FBI usa tattiche da Hacker per spiare i cittadini

 

La Federal Bureau of Investigation (FBI) usa tattiche da hacker per spiare i cittadini sospettati di terrorismo, membri della criminalità organizzata e coloro che condividono la pornografia infantile

Scritto da Simone Ziggiotto il 06/08/13 | Pubblicata in Altro | Archivio 2013

 

La Federal Bureau of Investigation (FBI) usa tattiche da hacker per spiare i cittadini sospettati di terrorismo, membri della criminalità organizzata e coloro che condividono la pornografia infantile. Lo riporta l'autorevole Wall Street Journal, secondo cui è coinvolta anche una società italiana.

Le agenzie federali hanno in gran parte taciuto queste capacità, ma i documenti del tribunale e interviste con persone coinvolte nei programmi confermano gli strumenti di hacking in mano all'FBI, tra cui spyware inviati tramite e-mail o link (metodologia tipica degli hacker più comuni) che vanno ad infettare i computer e telefoni dei cittadini, dai cui microfoni poi vengono registrate le conversazioni.

FBI

Persone che hanno familiarità con i programmi dell'FBI hanno detto al Wall Street Journal che l’ente federale "assume persone abili nella pirateria informatica". Tuttavia, l'uso di strumenti di hacking è permesso solo su ordinanza del tribunale e vengono usati solo quando altre nuove tecnologie di comunicazione, tra cui alcuni tipi di chat online e strumenti di crittografia, non permettono di scoprire cosa fa il sospettato. Insomma, l'FBI ricorre a tali metodi "quando non si ha altra scelta".

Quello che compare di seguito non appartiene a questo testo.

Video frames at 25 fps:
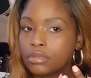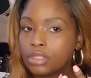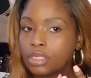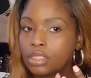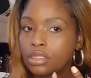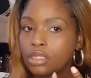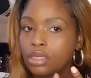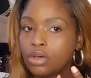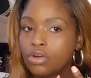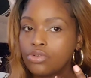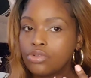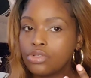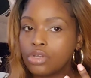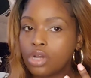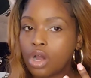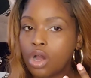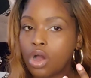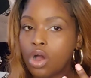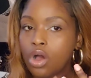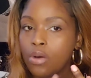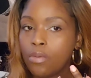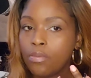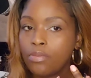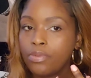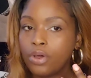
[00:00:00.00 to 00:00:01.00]
Those
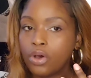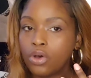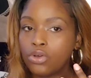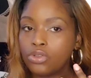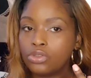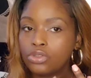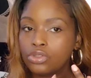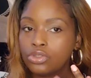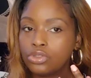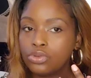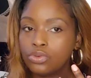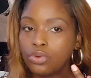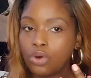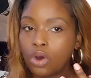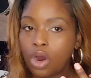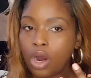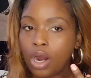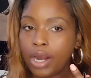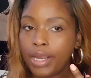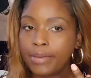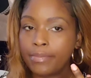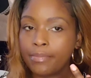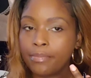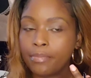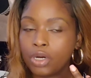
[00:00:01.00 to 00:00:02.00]
two
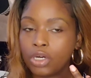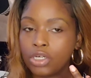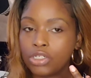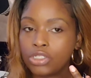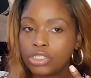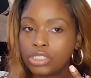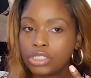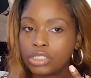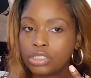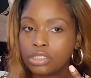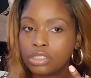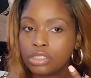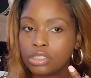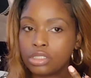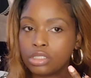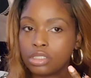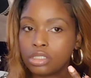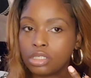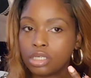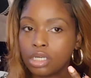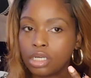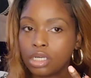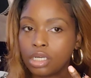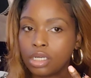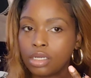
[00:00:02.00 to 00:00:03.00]
are emergent
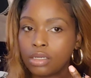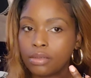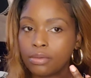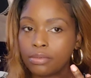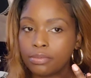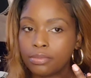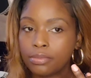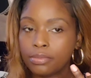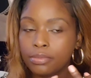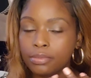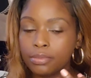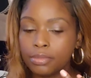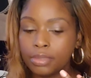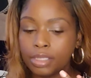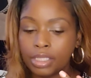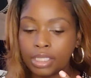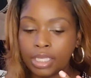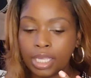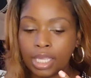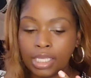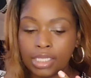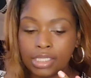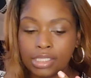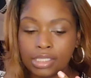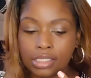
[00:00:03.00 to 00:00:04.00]

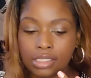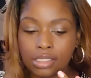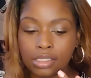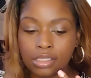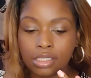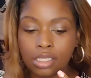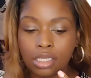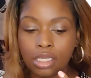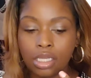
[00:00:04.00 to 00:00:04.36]
cases.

L'FBI in genere utilizza l'hacking in casi di criminalità organizzata, pornografia infantile o per prevenire il terrorismo, come ha confermato un ex funzionario americano. L'FBI ha sviluppato strumenti di hacking per più di un decennio, ma raramente rivela le sue tecniche pubblicamente nei casi legali.

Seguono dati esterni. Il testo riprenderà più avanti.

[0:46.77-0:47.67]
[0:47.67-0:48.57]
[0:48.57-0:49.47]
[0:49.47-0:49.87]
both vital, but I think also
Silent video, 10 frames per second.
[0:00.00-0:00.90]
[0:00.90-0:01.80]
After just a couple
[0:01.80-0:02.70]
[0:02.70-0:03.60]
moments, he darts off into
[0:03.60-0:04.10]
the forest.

All'inizio di quest'anno, una mandato federale in un caso di furto di identità nel Texas ha permesso di utilizzare un software appositamente sviluppato per estrarre i file e segretamente scattare foto utilizzando la fotocamera del computer di un sospettato, secondo gli atti giudiziari.

Almeno dal 2005, l'FBI ha utilizzato dei "web bugs" che possono raccogliere la cronologia, l'elenco completo dei programmi in esecuzione e altri dati di un computer, secondo alcuni documenti divulgati nel 2011. L'FBI ha utilizzato quel tipo di strumento nel 2007 per rintracciare una persona che è poi stata condannata per aver inviato email minatorie nello stato di Washington, per esempio.

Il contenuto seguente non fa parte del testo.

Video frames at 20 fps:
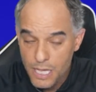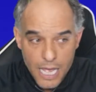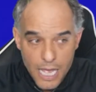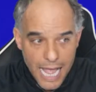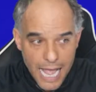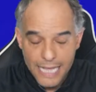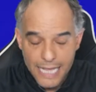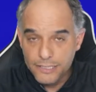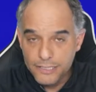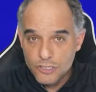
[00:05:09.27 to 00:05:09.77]

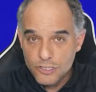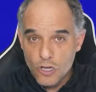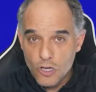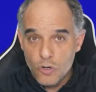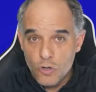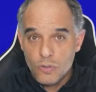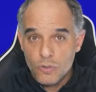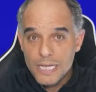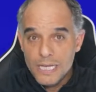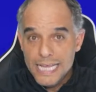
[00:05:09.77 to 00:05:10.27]
And
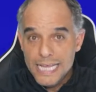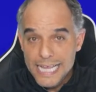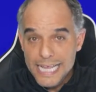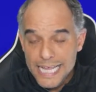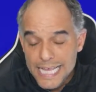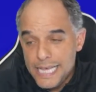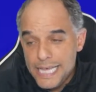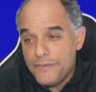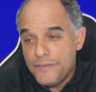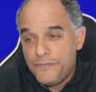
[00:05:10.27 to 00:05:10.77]
so
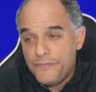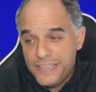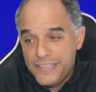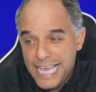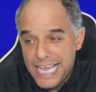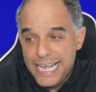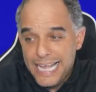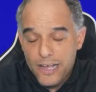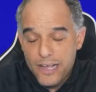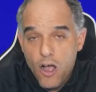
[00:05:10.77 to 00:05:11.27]
if
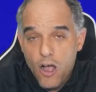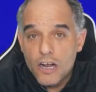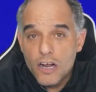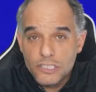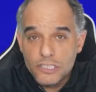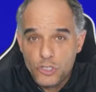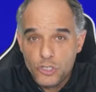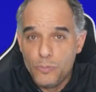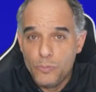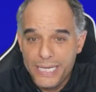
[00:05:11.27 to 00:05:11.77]
they are
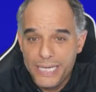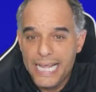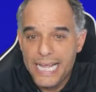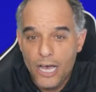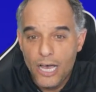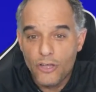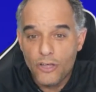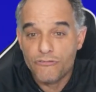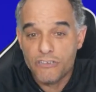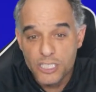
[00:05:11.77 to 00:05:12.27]
to be
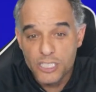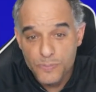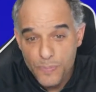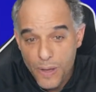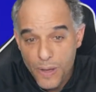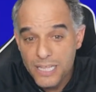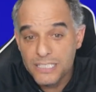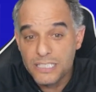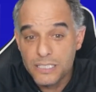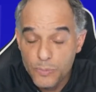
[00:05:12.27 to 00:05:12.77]
held
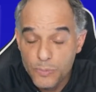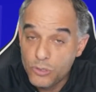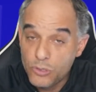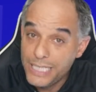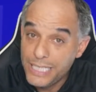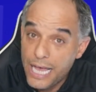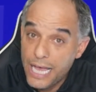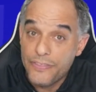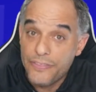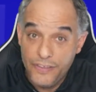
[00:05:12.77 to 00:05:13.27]
responsible,
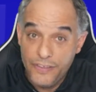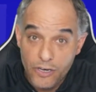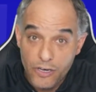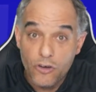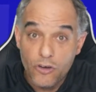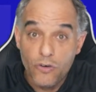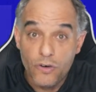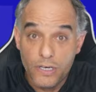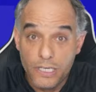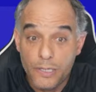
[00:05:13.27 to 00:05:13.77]
yeah, they're
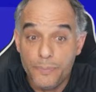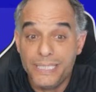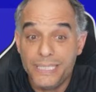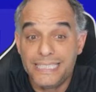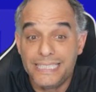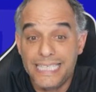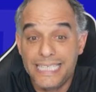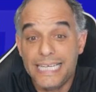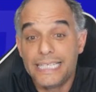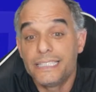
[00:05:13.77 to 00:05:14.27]
going to be
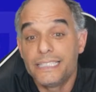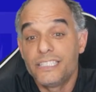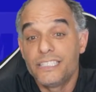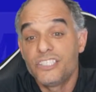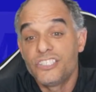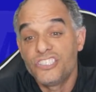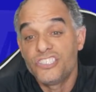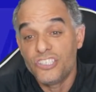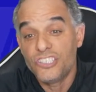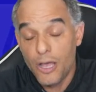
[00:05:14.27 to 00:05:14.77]
seeing
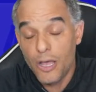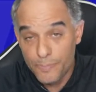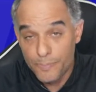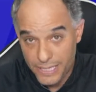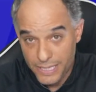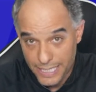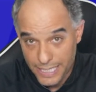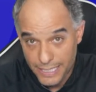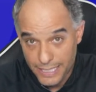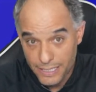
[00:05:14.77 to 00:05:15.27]
something.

L'FBI "assume persone che hanno abilità di hacking, in grado di creare strumenti che sono in grado di fare queste cose", ha detto un ex funzionario della divisione informatica dell'agenzia. Gli strumenti vengono utilizzati quando gli altri metodi di sorveglianza non funzionano: "Quando si fa, è perché non hai altra scelta", ha detto il funzionario.

Le tecnologie di sorveglianza sono sottoposte a maggiore controllo dopo il recente scandalo che ha coinvolto la talpa Edward Snowden circa la raccolta dei dati da parte dell'Agenzia per la Sicurezza Nazionale. La NSA raccoglie i dati di milioni di americani, secondo Snowden, ma gli ex funzionari degli Stati Uniti dicono che quello che fa l'FBI è rivolto a casi molto specifici e gli strumenti di hacking vengono usati con parsimonia.

Eppure, i civili sostengono che ci dovrebbero essere linee guida giuridiche ben chiare per evitare che gli strumenti di hacking non vengano abusati.

Secondo quanto riportato dal Wall Street Journal, l’Fbi ha un vero e proprio reparto che si occupa di sviluppare app capaci di controllare a distanza smartphone e tablet basati su sistema operativo Android.

Tuttavia, l'FBI si affiderebbe anche a società private, come l'italiana HackingTeam SRL, che ha aperto un ufficio vendite a Annapolis, nel Maryland, più di un anno fa. HackingTeam fornisce software in grado di estrarre informazioni da telefoni e computer e inviarle in ad un sistema di monitoraggio. L'azienda ha rifiutato di rivelare i propri clienti o dire se hanno accordi con gli Stati Uniti.

Anche la britannica Gamma International pare collaborare con l'FBI, sfruttano bug nei software per introdurre strumenti di spionaggio.